Director’s Message

Welcome to the Program for Interdisciplinary Neuroscience.

 

Here at the Brigham we have more than a century of expertise in neuroscience and the care of patients with disorders of the nervous system. We work on psychiatric, developmental, neurologic, and age-related disorders. We investigate and treat pain, epilepsy, depression, and dementia. We study brain tumors, consciousness, addiction and anxiety. In fact, if it touches the nervous system—we’re involved in it.

 

The BWH Program for Interdisciplinary Neuroscience spans research, teaching and patient care. We take a bottom-up approach. We identify urgent unmet needs and new opportunities, and then design, fund and build bespoke programs to address the challenge. We focus on opportunities that span multiple departments and divisions, drawing together expertise and resources from across the Brigham community and beyond. Collaboration is at the heart of the Program.

 

I am delighted to highlight several initiatives below that reflect our key programs that span basic research, clinical research, and training and education:

 

  • In support of our shared basic neuroscience research mission we’ve established the NeuroTechnology Studio. The NeuroTech Studio is providing advanced technology and expertise in the many areas including, for example, imaging, high content screening, and medicinal chemistry. A suite of new instruments and equipment is supported by full-time scientists and technologists committed to supporting any BWH investigator, irrespective of departmental affiliation, working on the nervous system.

 

  • We’re also launched the new Women’s Brain Initiative—a major new research effort to help advance our understanding of how biological sex may affect the susceptibility, course and treatment of certain neurological and psychiatric disorders. The Program is off to fast start, with a portfolio of major research projects underway on topics such as depression, obesity, endocrine disrupters and Parkinson’s disease.

 

  • In the realm of training, the Traveling Neuroscience Research Fellows program will identify and support our most promising post-doctoral neuroscience researchers.
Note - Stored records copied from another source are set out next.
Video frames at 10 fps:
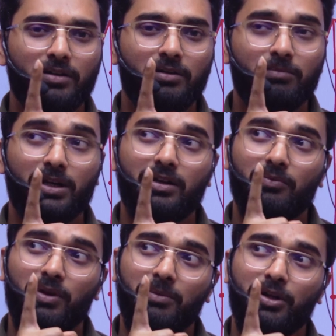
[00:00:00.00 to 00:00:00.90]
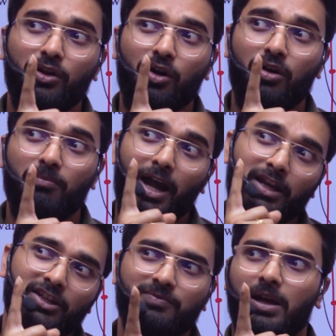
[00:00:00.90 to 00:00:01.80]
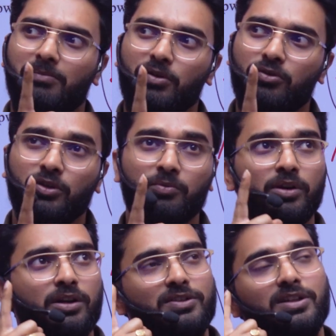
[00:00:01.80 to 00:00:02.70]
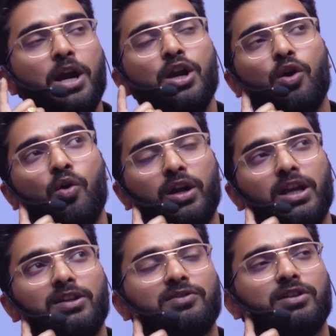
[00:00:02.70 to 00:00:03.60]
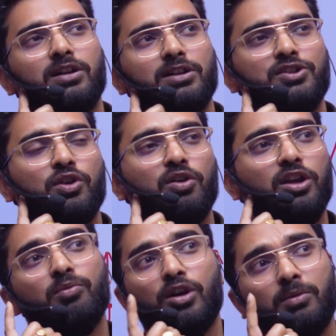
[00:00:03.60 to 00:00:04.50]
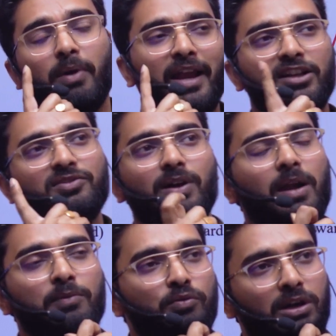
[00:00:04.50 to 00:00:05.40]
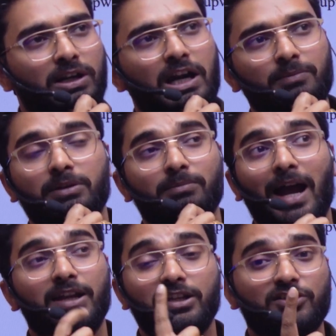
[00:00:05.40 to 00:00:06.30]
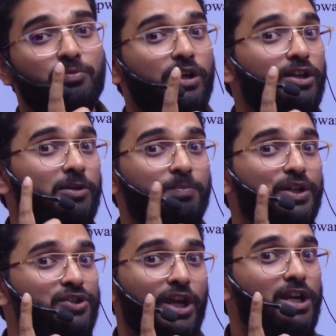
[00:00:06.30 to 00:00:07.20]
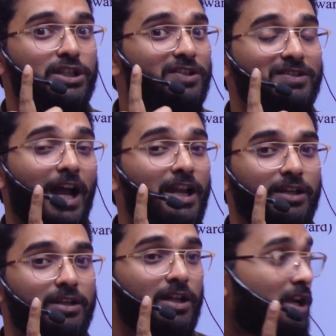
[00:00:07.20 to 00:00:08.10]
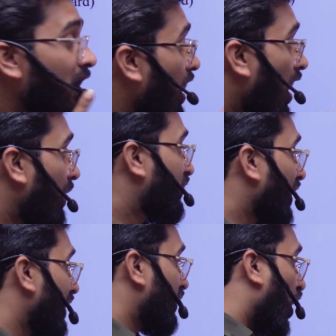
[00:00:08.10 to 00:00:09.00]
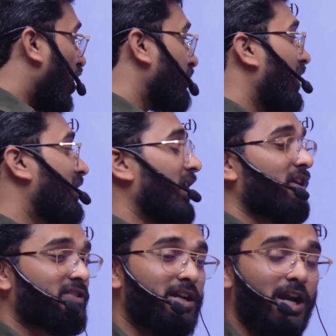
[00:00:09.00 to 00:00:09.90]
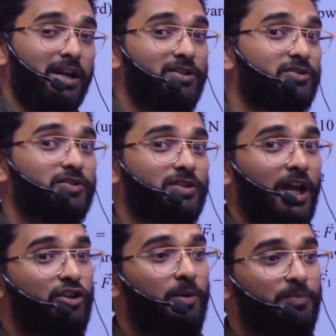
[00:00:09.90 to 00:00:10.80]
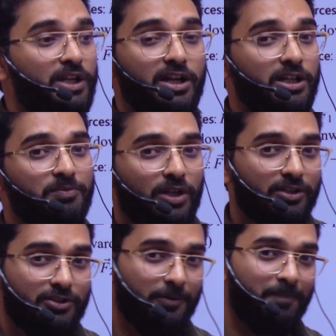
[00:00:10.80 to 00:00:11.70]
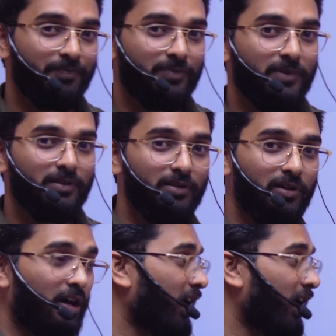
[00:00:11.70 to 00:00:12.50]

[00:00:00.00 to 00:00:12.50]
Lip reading: but when we talk -5 Newton, you will understand, okay, sir is talking about -5 Newton. That means minus will represent the sign of the downward direction, that is the sign of negative charge. Okay,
These prestigious fellowships will provide some research support and enable the fellows to present their work at major conferences. Crucially, the fellowship will also cover the costs of sending our young scientists to other centers across the globe to learn and import the best in neuroscience thinking.

 

  • In teaching we have launched what might be a unique educational opportunity that we refer to as the Bench to Bedside to Bench seminar series (BBB). Intended to introduce research and administrative personnel to our patients, each BBB seminar is based around an interview and examination of a new patient by Dr. Martin Samuels, Founding Chair Emeritus, Department of Neurology at the Brigham. His conversations with a patient each month help reveal how the Brigham’s highly trained physicians approach patients with nervous system disorders and how they go about helping them. We have also launched the first of many Science & Technology Workshops, such as providing an introduction to microscopy and how to get the most out of the various microscopes available to Institute investigators.

 

Further details of all these programs can be found behind our website’s “Programs” tab herein. Other new programs will follow, so please keep an eye on the site.

 

The BWH Program for Interdisciplinary Neuroscience represents a new approach to collaborative research and care. Like any collaboration, it depends upon the vitality and openness of a community. In our case the community is the 1,000+ neurologists, neuroscientists and other nervous system experts across the hospital, and the wider local, national and international community of people who care about and support our work. We welcome your involvement.